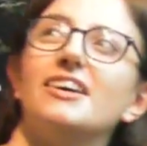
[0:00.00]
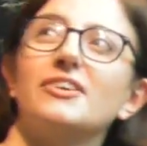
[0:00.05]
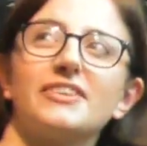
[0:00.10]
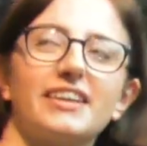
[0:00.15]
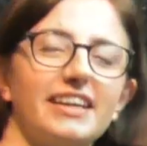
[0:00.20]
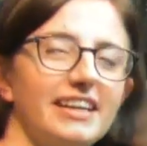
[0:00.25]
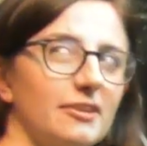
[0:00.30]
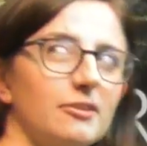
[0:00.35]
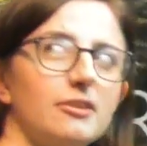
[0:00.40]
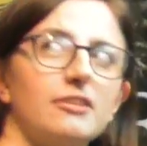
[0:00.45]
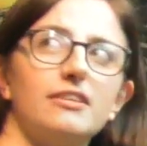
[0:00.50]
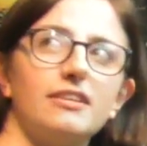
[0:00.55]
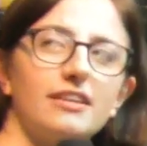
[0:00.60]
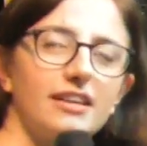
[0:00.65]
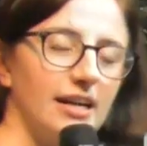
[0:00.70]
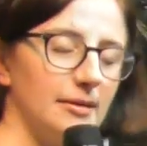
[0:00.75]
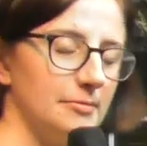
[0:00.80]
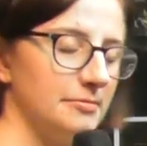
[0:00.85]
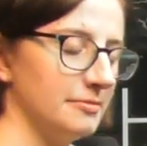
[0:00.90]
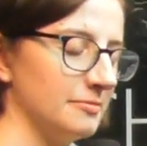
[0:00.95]
Okay, we've got a
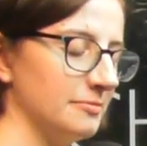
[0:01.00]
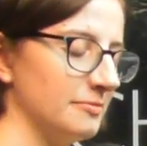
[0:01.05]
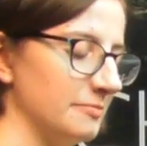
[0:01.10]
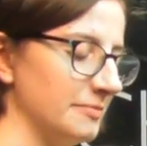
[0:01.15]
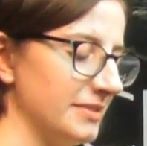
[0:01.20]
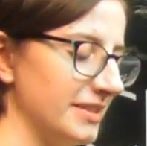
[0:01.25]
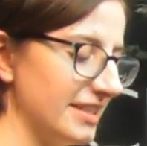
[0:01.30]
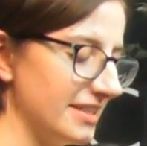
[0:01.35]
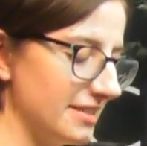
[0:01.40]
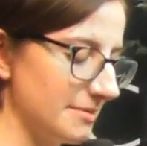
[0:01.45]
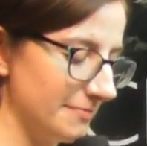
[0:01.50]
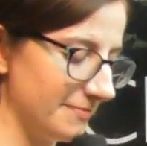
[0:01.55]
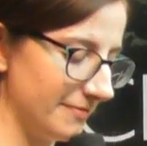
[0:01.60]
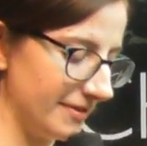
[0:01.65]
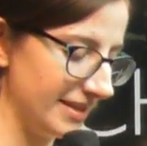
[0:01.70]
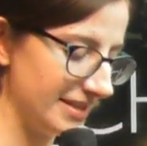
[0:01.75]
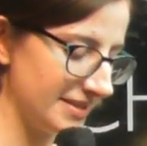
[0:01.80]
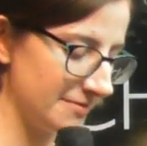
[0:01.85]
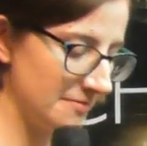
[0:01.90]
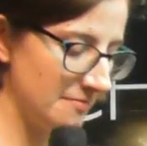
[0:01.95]
couple more minutes,
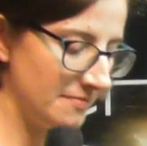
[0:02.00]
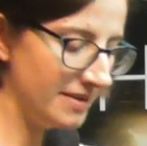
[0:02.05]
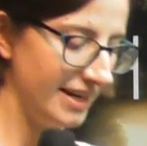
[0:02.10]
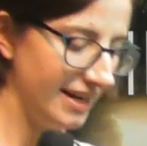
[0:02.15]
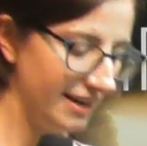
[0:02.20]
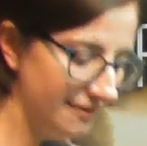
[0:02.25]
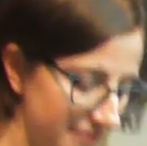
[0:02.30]
guys, and we might have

■ ■ ■ ■

#### [Aim of the task]
Restate the material above word for word; pictures do not belong in the copy.

#### [Answer space]
[0:00.00]
[0:00.05]
[0:00.10]
[0:00.15]
[0:00.20]
[0:00.25]
[0:00.30]
[0:00.35]
[0:00.40]
[0:00.45]
[0:00.50]
[0:00.55]
[0:00.60]
[0:00.65]
[0:00.70]
[0:00.75]
[0:00.80]
[0:00.85]
[0:00.90]
[0:00.95]
Okay, we've got a
[0:01.00]
[0:01.05]
[0:01.10]
[0:01.15]
[0:01.20]
[0:01.25]
[0:01.30]
[0:01.35]
[0:01.40]
[0:01.45]
[0:01.50]
[0:01.55]
[0:01.60]
[0:01.65]
[0:01.70]
[0:01.75]
[0:01.80]
[0:01.85]
[0:01.90]
[0:01.95]
couple more minutes,
[0:02.00]
[0:02.05]
[0:02.10]
[0:02.15]
[0:02.20]
[0:02.25]
[0:02.30]
guys, and we might have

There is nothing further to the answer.